Piante che sembrano respirare. Ti ci metti davanti e hai quasi l’impressione che ti guardino, che si muovano appena, come se stessero decidendo se accoglierti o respingerti. Non sono “nature morte”, e chiamarle così sarebbe un insulto. Sono esseri vivi, reinventati, piegati a leggi fisiche che non sono le nostre, come se venissero da un altrove dove la gravità si comporta in modo diverso e la luce ha un altro colore.
Vincent Fournier le ha costruite con una precisione quasi chirurgica – fotogrammetria, animazione 3D, tutto quello che la tecnologia può offrire – ma il risultato è stranamente poetico. Non senti il freddo del digitale, anzi: è come se ogni linea, ogni curva, fosse stata disegnata a mano da qualcuno che ama profondamente la vita. Solo che qui la vita non è quella che conosciamo. È una vita “altra”, che cresce, muta, si piega a venti che non esistono sulla Terra.
E allora ti viene da chiederti: e se davvero le piante fossero così? Se da qualche parte, su un pianeta lontano, ci fosse una foresta che non assomiglia a nulla di ciò che conosciamo, ma che comunque ha in sé qualcosa di familiare? Perché queste creature immaginate, per quanto stranianti, ci parlano di noi. Della nostra fragilità, della nostra capacità di adattarci, del nostro bisogno ostinato di continuare a vivere, anche in condizioni estreme.

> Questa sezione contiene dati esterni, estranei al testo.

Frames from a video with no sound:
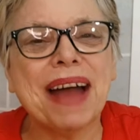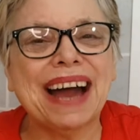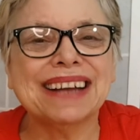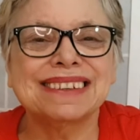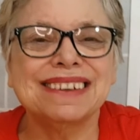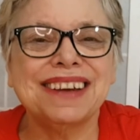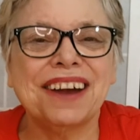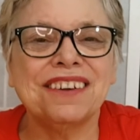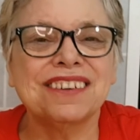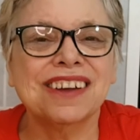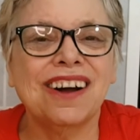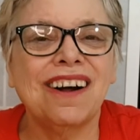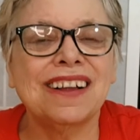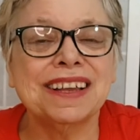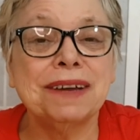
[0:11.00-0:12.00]
back to Dare to
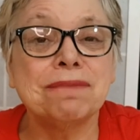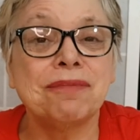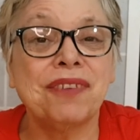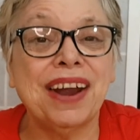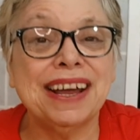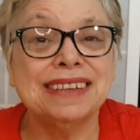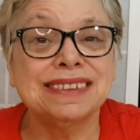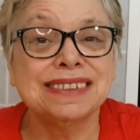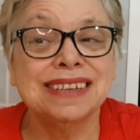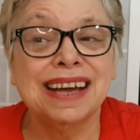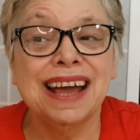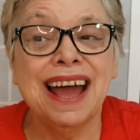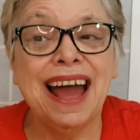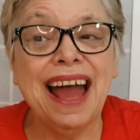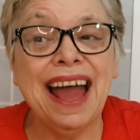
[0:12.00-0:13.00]
Call Him Friend.
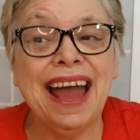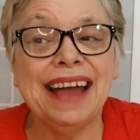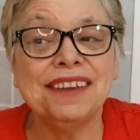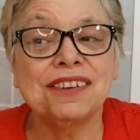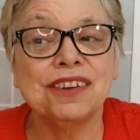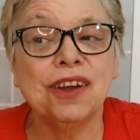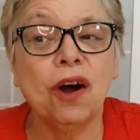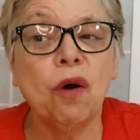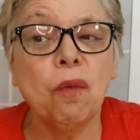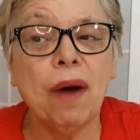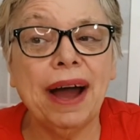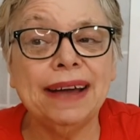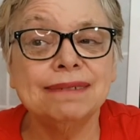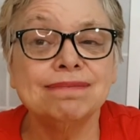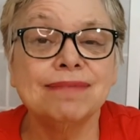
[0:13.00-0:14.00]
And you know
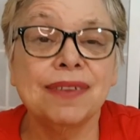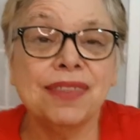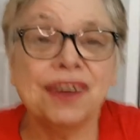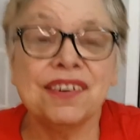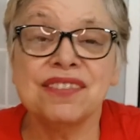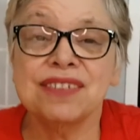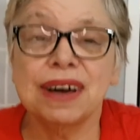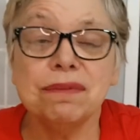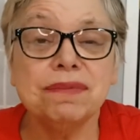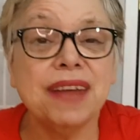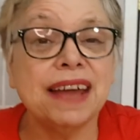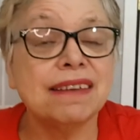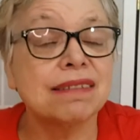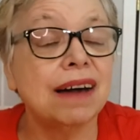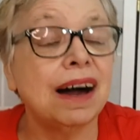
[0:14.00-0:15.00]
what? There are some
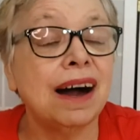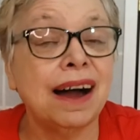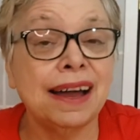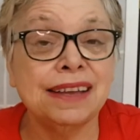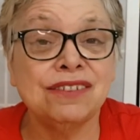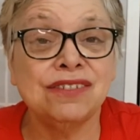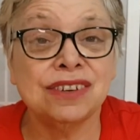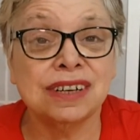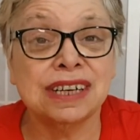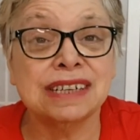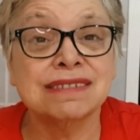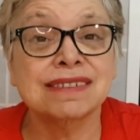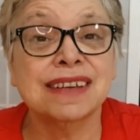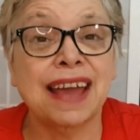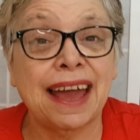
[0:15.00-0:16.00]
days I
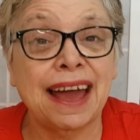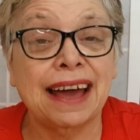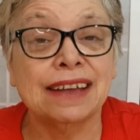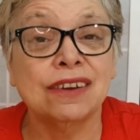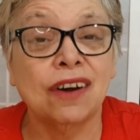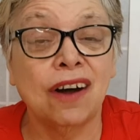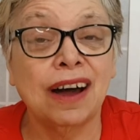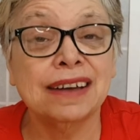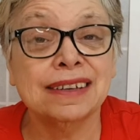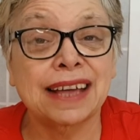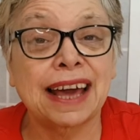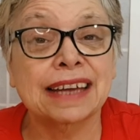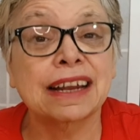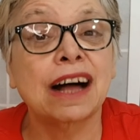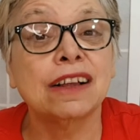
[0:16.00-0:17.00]
just cannot
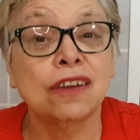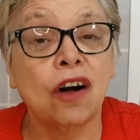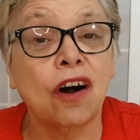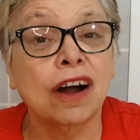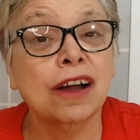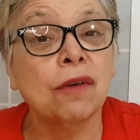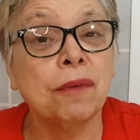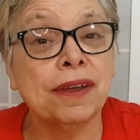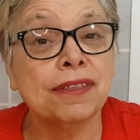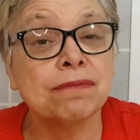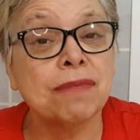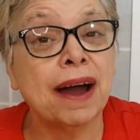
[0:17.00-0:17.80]
get along with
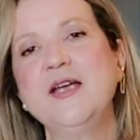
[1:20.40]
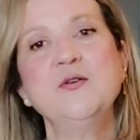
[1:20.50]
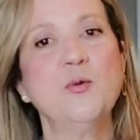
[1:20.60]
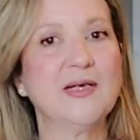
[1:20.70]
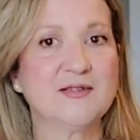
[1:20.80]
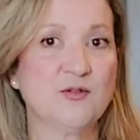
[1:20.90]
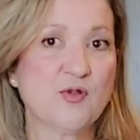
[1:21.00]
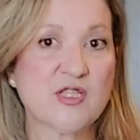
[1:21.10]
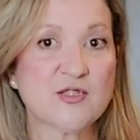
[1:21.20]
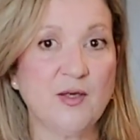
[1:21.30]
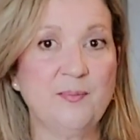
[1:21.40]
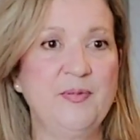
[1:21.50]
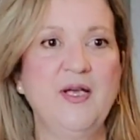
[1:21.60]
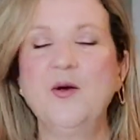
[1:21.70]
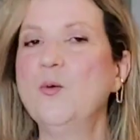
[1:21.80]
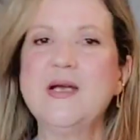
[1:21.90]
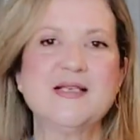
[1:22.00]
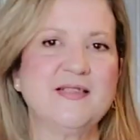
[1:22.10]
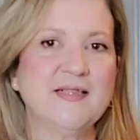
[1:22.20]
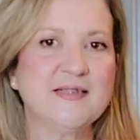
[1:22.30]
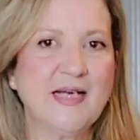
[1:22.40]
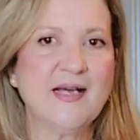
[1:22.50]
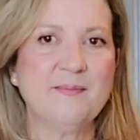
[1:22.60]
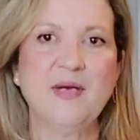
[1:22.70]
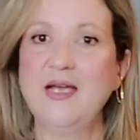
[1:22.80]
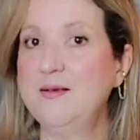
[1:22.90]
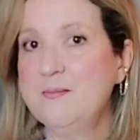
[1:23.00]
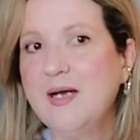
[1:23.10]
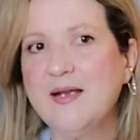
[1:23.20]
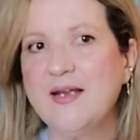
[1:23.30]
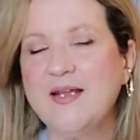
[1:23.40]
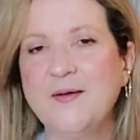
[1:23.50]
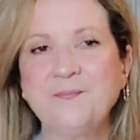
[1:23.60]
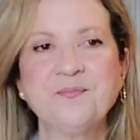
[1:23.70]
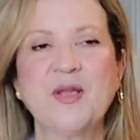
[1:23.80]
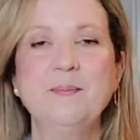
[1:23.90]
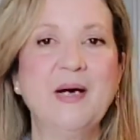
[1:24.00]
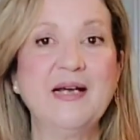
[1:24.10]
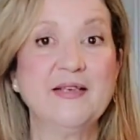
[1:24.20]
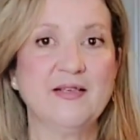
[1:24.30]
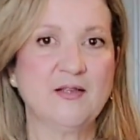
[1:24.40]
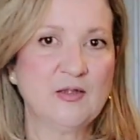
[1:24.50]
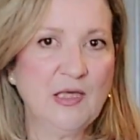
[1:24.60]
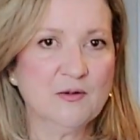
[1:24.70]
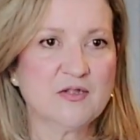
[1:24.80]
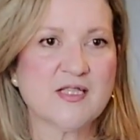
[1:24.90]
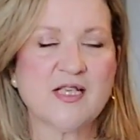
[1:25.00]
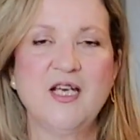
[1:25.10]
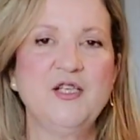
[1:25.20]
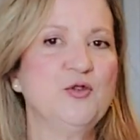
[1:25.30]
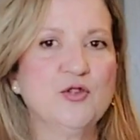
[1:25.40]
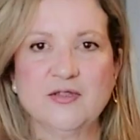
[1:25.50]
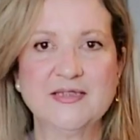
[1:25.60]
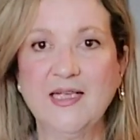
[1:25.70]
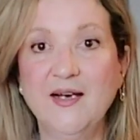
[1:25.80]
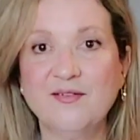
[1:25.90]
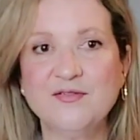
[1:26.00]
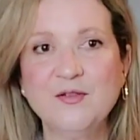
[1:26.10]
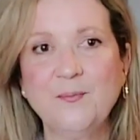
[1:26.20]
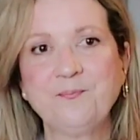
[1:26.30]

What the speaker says: and want to stop wasting time and money buying clothes you don't love,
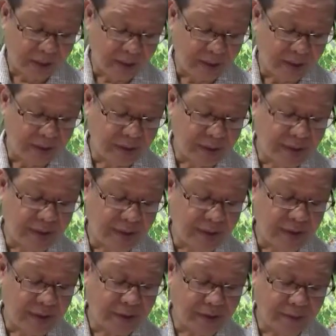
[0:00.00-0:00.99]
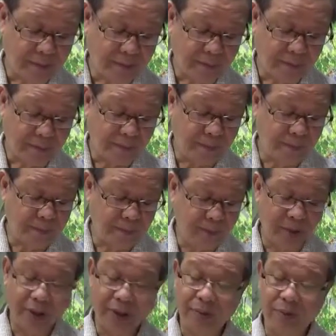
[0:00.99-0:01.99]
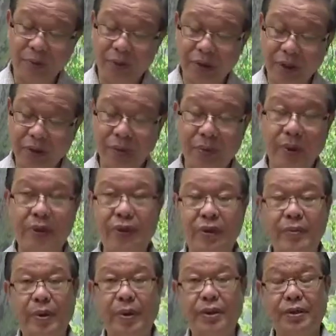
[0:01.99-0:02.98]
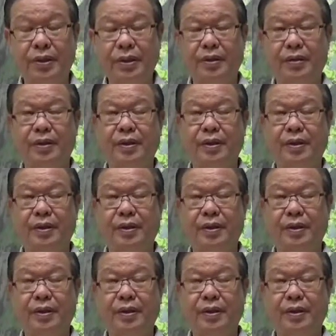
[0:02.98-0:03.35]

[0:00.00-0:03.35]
It says that the Buddha is well respected.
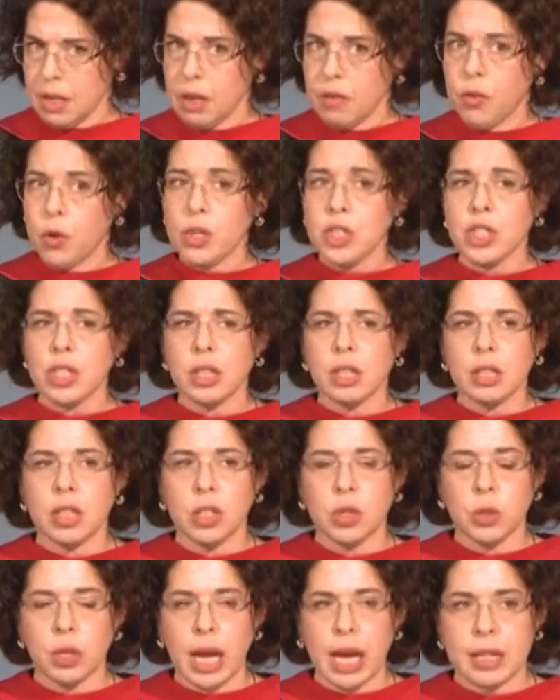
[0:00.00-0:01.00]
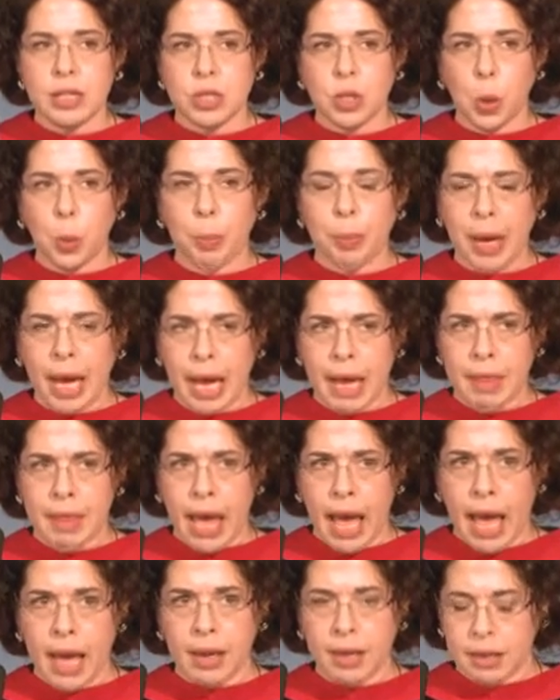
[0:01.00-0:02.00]
Fortunately, you guys don't buy
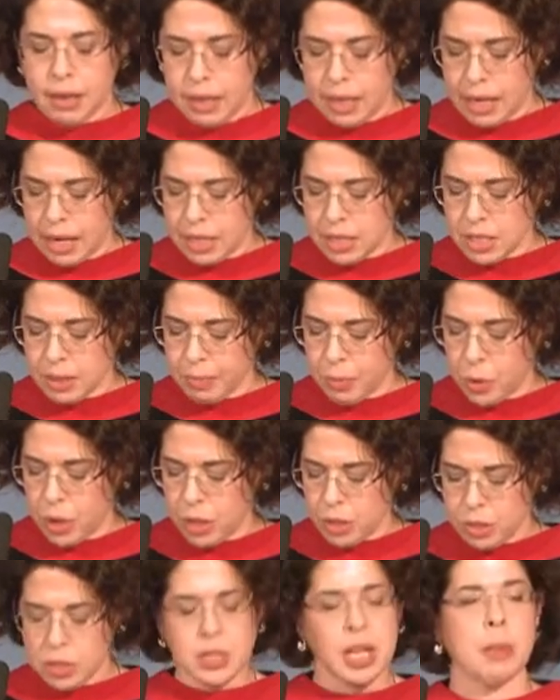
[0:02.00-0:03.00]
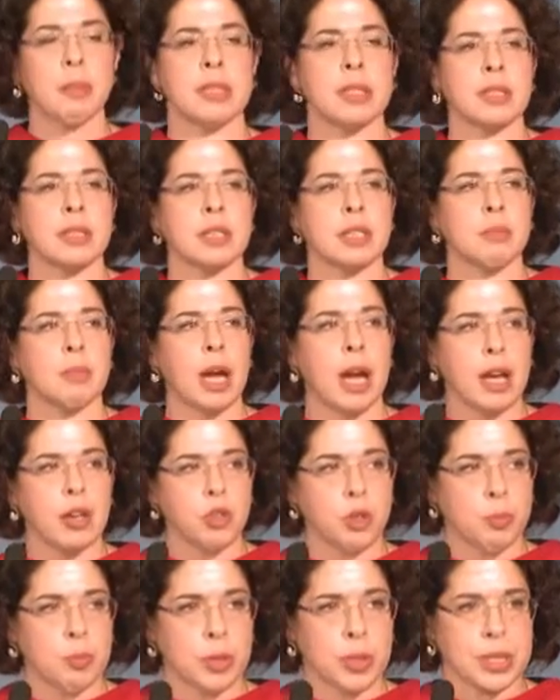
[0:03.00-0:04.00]
that, and I support your skepticism
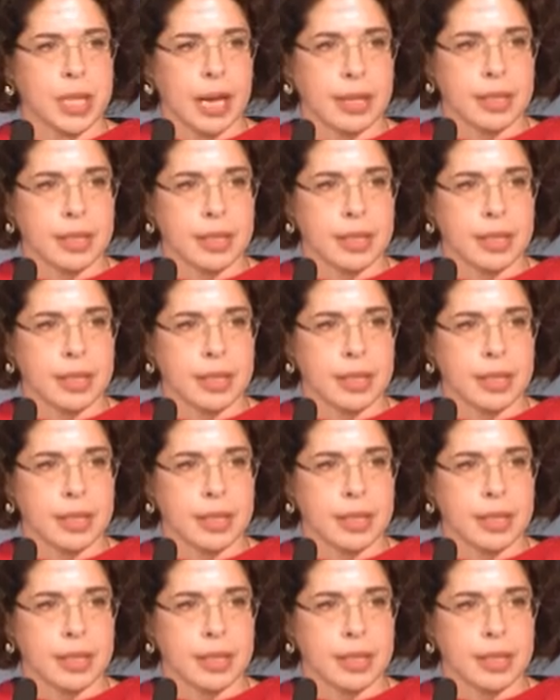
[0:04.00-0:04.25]
100%.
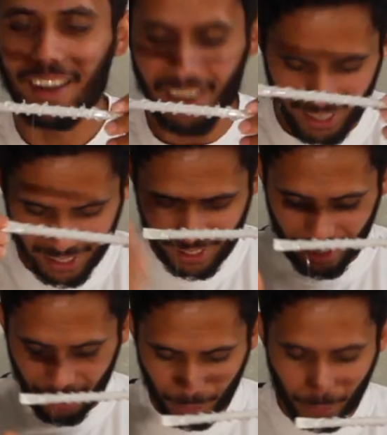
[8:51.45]
Alright,
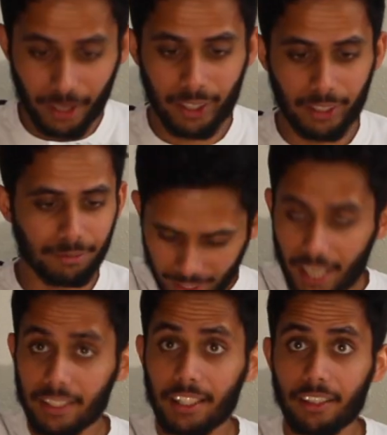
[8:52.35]
so, well,
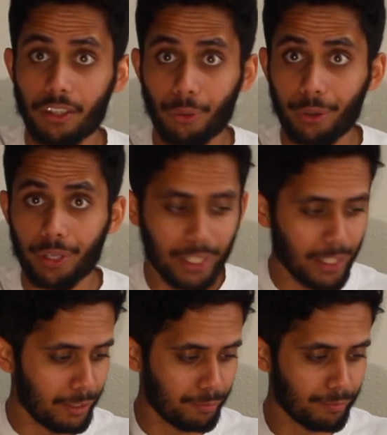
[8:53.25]
that kind of ruined
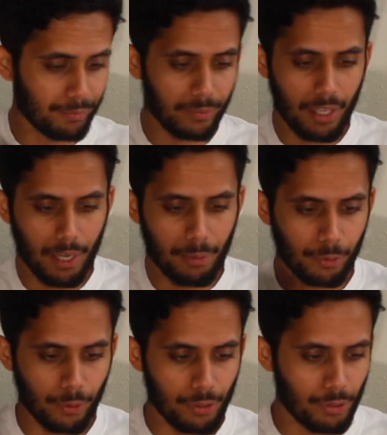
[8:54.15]
it.
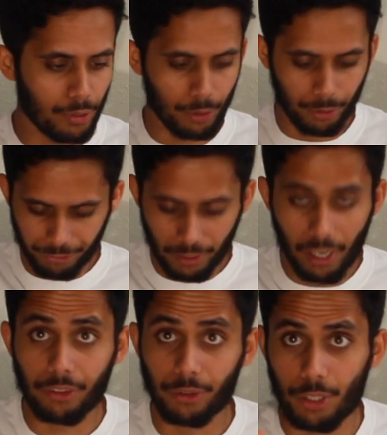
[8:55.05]
I'm going to
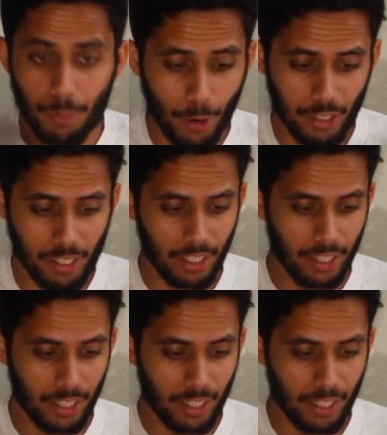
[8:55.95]
fill out those parts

Fournier non cerca rifugi su altri mondi, non è questo il punto. Il suo lavoro è un avvertimento gentile, quasi una carezza: guardate quanto è preziosa la vita, anche quando la reinventiamo. E mentre guardi queste piante impossibili, ti viene voglia di uscire e abbracciare la prima pianta vera che incontri.
Se sei a Parigi, vai a vedere Flora Incognita da Saint Laurent Rive Droite, in 213 Rue Saint-Honoré, fino al 10 settembre 2025. Non è solo fotografia: è un promemoria che la vita – qui o altrove – è la cosa più straordinaria che abbiamo.